Record set section start
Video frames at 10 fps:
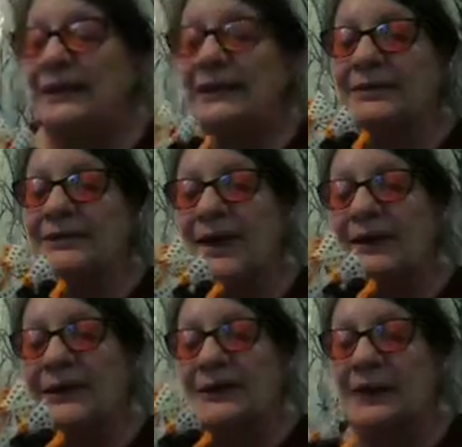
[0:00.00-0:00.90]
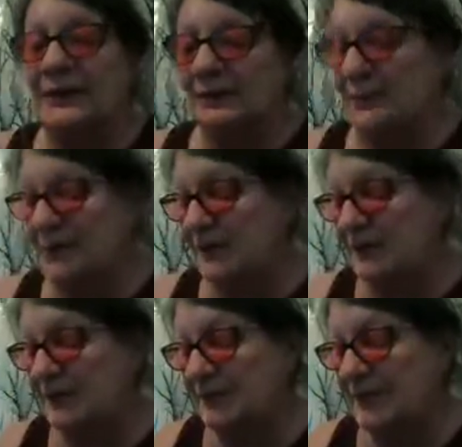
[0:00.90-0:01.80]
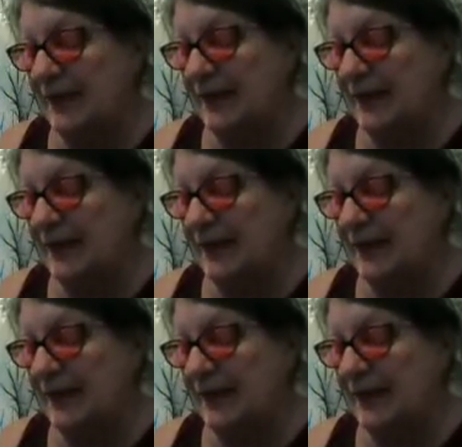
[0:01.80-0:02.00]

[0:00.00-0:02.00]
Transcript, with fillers: little skull and crossbones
Record set section end
Print all of the entries word for word. Skip any images they contain.

Video frames at 10 fps:
[0:00.00-0:00.90]
[0:00.90-0:01.80]
[0:01.80-0:02.00]

[0:00.00-0:02.00]
Transcript, with fillers: little skull and crossbones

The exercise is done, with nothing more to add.